Critique My Current Workout

TUESDAY

  1. Bench Press 5x2

A1. CG Incline 5x5
A2. T-Bar Rows 5x5
B1. Incline DB Press 3x8
B2. Bent over Rows

THURSDAY

  1. SQUAT 5x2

A1. Front Squat 5x5
A2. Good Morning 5x5
B1. Leg Press 3x8
B2. GHR 3x8

SATURDAY

  1. PUSH PRESS 5x2

A1. Weighted Dips 5x5
A2. Chins 5x5
B1. Seated Shoulder Press 3x8
B2. Lat Pulldown 3x8

Sunday

  1. DEADLIFT 5x2

A1. Good Morning 5x5
A2. Cleans 5x5
B1. GHR 3x8
B2. Leg Press 3x8

I may drop the 2nd leg day, as I have some slight knee problems, and have trouble recovering from leg day that soon. It all depends.

[quote]thetruth24 wrote:
TUESDAY

  1. Bench Press 5x2

A1. CG Incline 5x5
A2. T-Bar Rows 5x5
B1. Incline DB Press 3x8
B2. Bent over Rows

THURSDAY

  1. SQUAT 5x2

A1. Front Squat 5x5
A2. Good Morning 5x5
B1. Leg Press 3x8
B2. GHR 3x8

SATURDAY

  1. PUSH PRESS 5x2

A1. Weighted Dips 5x5
A2. Chins 5x5
B1. Seated Shoulder Press 3x8
B2. Lat Pulldown 3x8

Sunday

  1. DEADLIFT 5x2

A1. Good Morning 5x5
A2. Cleans 5x5
B1. GHR 3x8
B2. Leg Press 3x8

I may drop the 2nd leg day, as I have some slight knee problems, and have trouble recovering from leg day that soon. It all depends. [/quote]

Seems solid to me, though I would make a few changes. I’d get rid of the leg press and replace it with split squats or walking lunges. I’d also think of substituting the overhead squat for the front squat if you’re able to. Besides this, it seems pretty simple and effective.

Give it a go and see how it works out.

I like it, but what is the goal of your program? That’s the most important thing.

Hey yoda,

My basic goal is to put on mass and add strength. Nothing to specific right now.

I plan to followup with a “westside like” program. Hence, all those questions on the other thread. haha

Looks ok to me then, just make sure that you only take the first one or two exercises really heavy. It’s easy to burn out doing really heavy 5x5 day after day with several lifts per session. One thing I think is useful is this: don’t try to get super strong on every lift you do. Pick one or 2 for upper body and lower body and get strong in those lifts, using assistance to help those lifts specifically. Then, the added strength from perfecting one lift will add the size you want because the tension will get high. You’ll never get that really high level if you try to go heavy on everything because you can’t be super strong on every single lift. If that wasn’t clear enough let me know.

Looks solid. Just replace the leg press with a unilateral quad dominant movment. For your vertical pulling, you may want to use a different grip on the lat pulldown.

Thanks konstantine. Appreciate your thoughts.

Man I had a brutal leg workout yesterday.

You’re welcome my friend.

[quote]thetruth24 wrote:
Thanks konstantine. Appreciate your thoughts.

Man I had a brutal leg workout yesterday.[/quote]

I’d say for you first lift of each day, spend a little more time on it.
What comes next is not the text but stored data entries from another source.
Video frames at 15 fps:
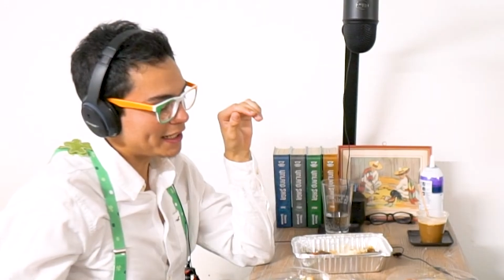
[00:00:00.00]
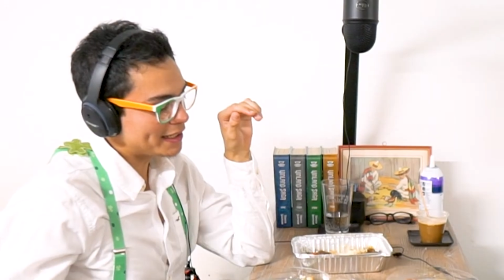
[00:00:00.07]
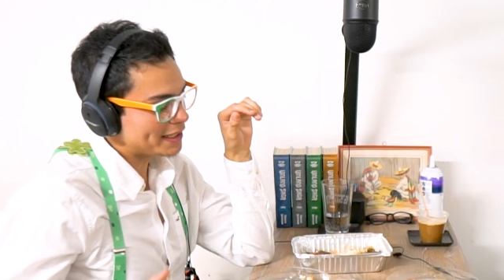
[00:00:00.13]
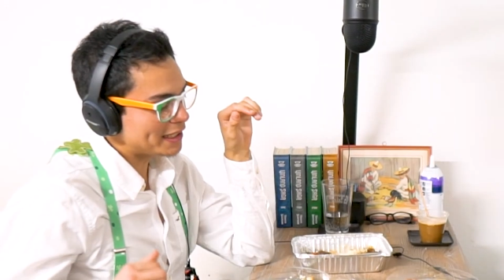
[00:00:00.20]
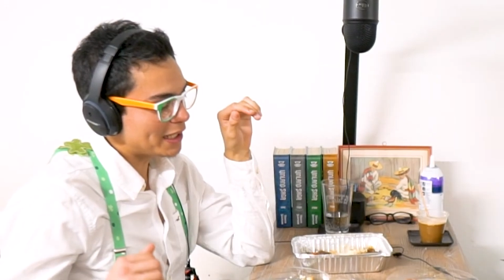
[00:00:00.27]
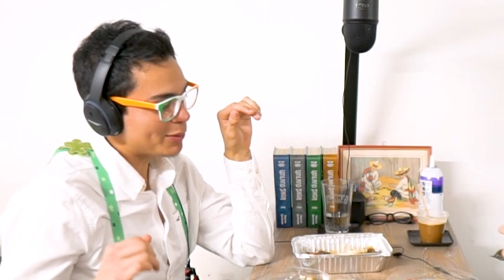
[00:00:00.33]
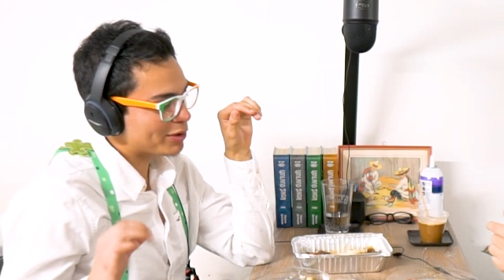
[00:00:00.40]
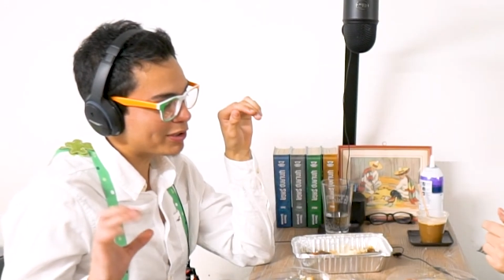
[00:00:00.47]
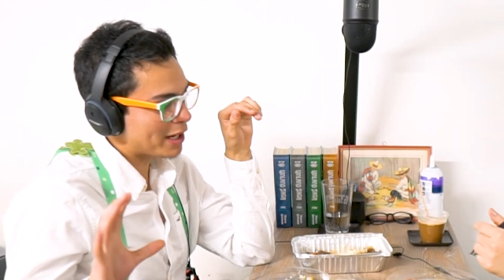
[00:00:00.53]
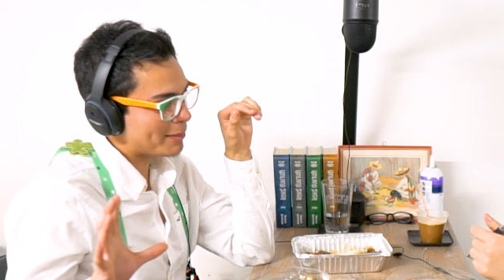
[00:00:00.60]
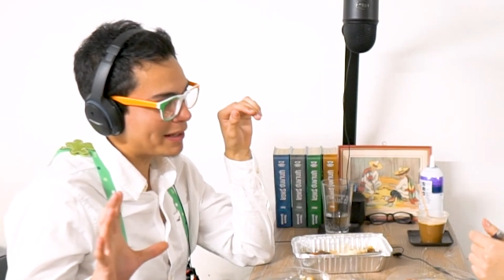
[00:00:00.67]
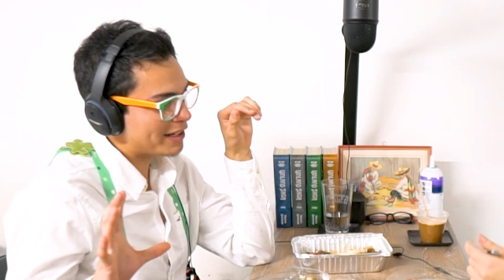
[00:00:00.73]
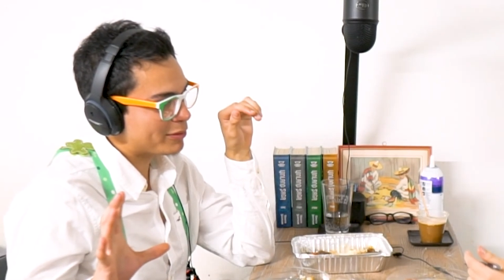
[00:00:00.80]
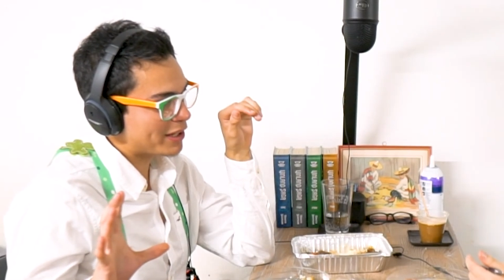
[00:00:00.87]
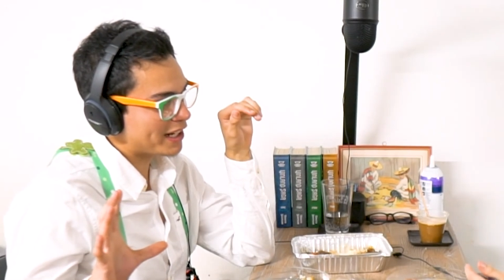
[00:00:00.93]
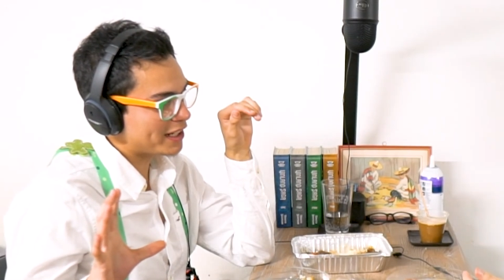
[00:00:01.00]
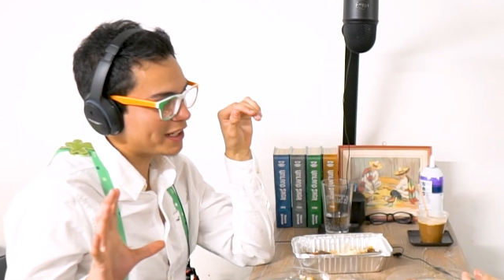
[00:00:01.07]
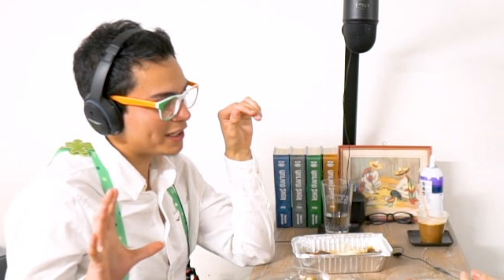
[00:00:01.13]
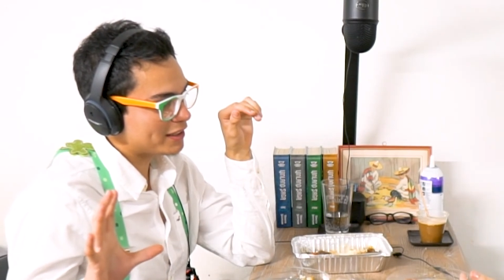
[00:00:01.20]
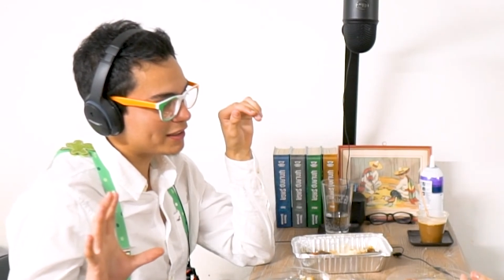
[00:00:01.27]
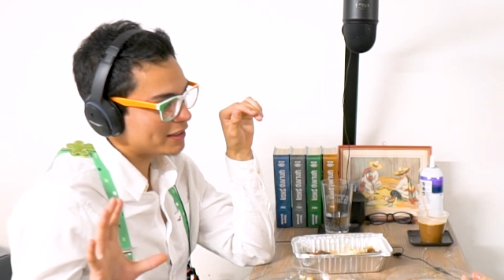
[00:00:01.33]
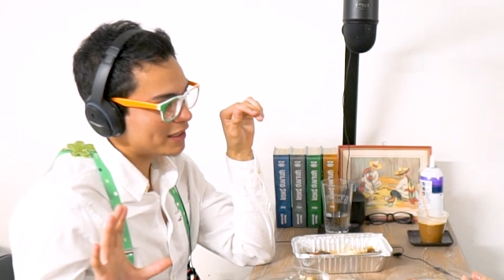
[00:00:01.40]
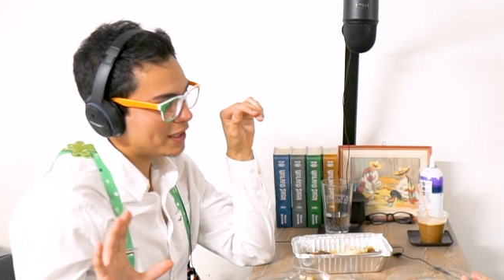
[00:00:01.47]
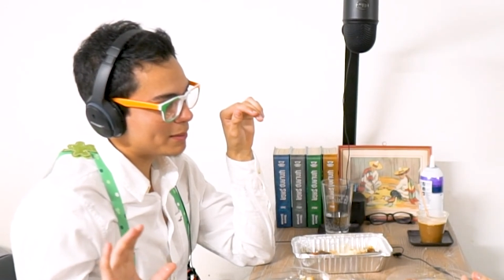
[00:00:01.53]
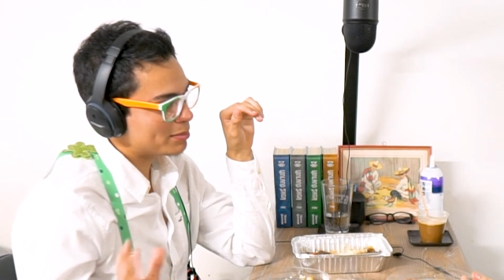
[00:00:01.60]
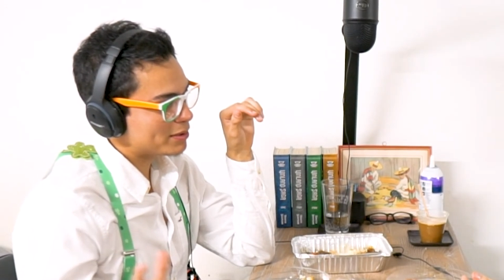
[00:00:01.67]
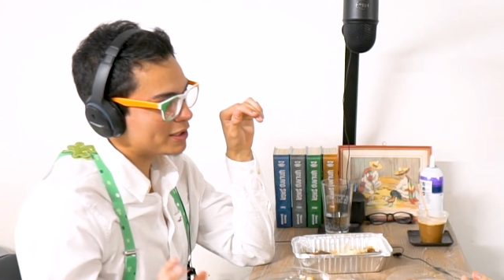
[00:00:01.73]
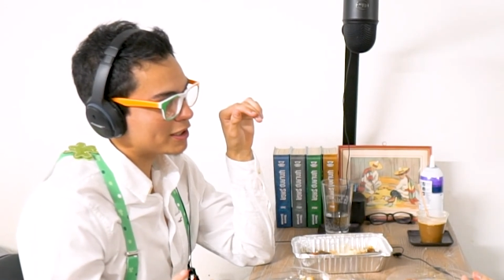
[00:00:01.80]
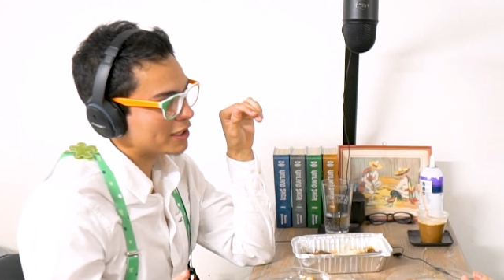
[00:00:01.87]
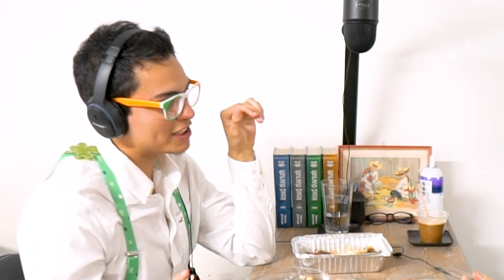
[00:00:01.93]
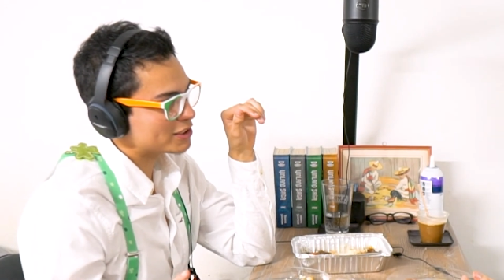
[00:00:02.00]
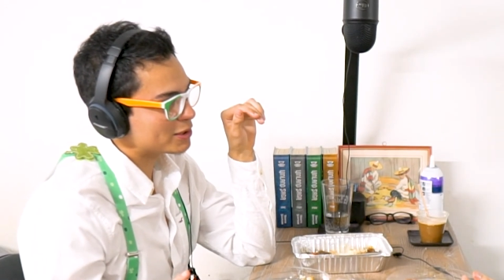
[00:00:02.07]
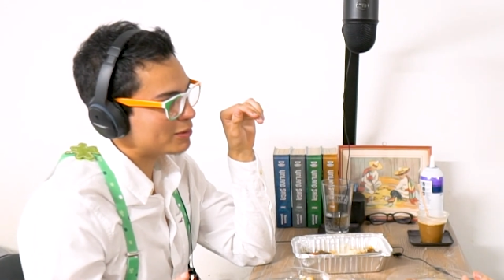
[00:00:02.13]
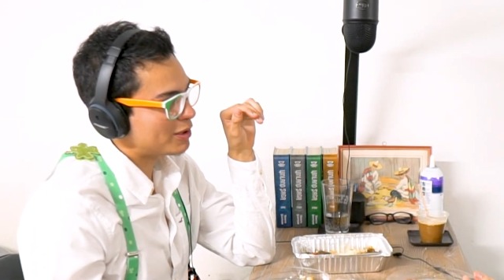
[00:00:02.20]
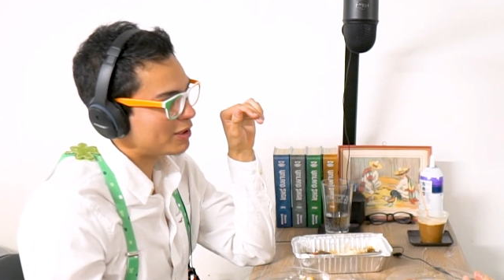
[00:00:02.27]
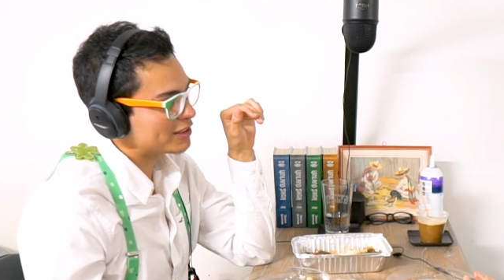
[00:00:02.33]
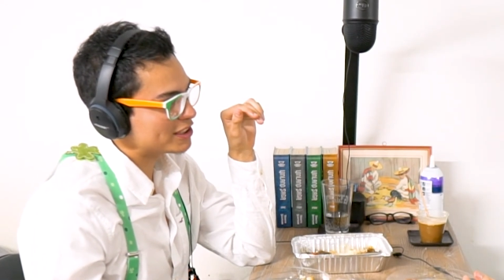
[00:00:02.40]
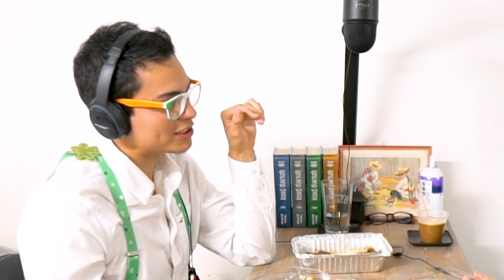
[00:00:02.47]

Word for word: and then I will grab my right hand and put it against the wall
Do 10 x 2 insteead of 5, spend like 20 minutes lifting hard and heavy. Then, for your first 1-2 assistance lifts hit them hard but not super heavy (5-8 reps) and for anything else do 6+ reps with a relatively light weight.

Thanks Yoda,

My only concern is that I am aiming for maximal strength. The higher volume take longer and may not allow me to train in the upper 90% ranges.
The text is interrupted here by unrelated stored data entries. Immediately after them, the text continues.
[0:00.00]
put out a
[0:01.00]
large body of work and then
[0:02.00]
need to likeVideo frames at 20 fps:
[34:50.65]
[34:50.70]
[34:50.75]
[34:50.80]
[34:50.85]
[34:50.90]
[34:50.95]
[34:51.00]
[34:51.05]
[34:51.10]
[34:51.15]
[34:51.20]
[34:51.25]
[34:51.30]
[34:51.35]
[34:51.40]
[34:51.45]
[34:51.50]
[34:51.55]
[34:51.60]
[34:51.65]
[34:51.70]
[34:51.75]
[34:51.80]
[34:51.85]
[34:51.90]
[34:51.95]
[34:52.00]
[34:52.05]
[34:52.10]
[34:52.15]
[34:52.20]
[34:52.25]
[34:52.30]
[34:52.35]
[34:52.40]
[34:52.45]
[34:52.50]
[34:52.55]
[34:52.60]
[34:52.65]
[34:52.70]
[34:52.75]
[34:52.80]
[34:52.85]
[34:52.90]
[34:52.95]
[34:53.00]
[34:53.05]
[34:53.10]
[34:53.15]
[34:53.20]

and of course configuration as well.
Yeah, I structured my assistance work in the 5 ranges, but you recommended me not to try and get super strong at every lift.

Thanks for your help!

-The Truth

quote]Yoda-x wrote:
I’d say for you first lift of each day, spend a little more time on it. Do 10 x 2 insteead of 5, spend like 20 minutes lifting hard and heavy. Then, for your first 1-2 assistance lifts hit them hard but not super heavy (5-8 reps) and for anything else do 6+ reps with a relatively light weight.[/quote]

[quote]thetruth24 wrote:
Thanks Yoda,

My only concern is that I am aiming for maximal strength. The higher volume take longer and may not allow me to train in the upper 90% ranges.
[/quote]

My thought is, if you’re set on doing sets of 2 you’ll be working with <95% and >85%, so you won’t be in max range. If you want max strength, one day (or week) do sets of 2, then one week do like 10 x 1, with 6-8 at 90-95 and 2-4 at 95%+.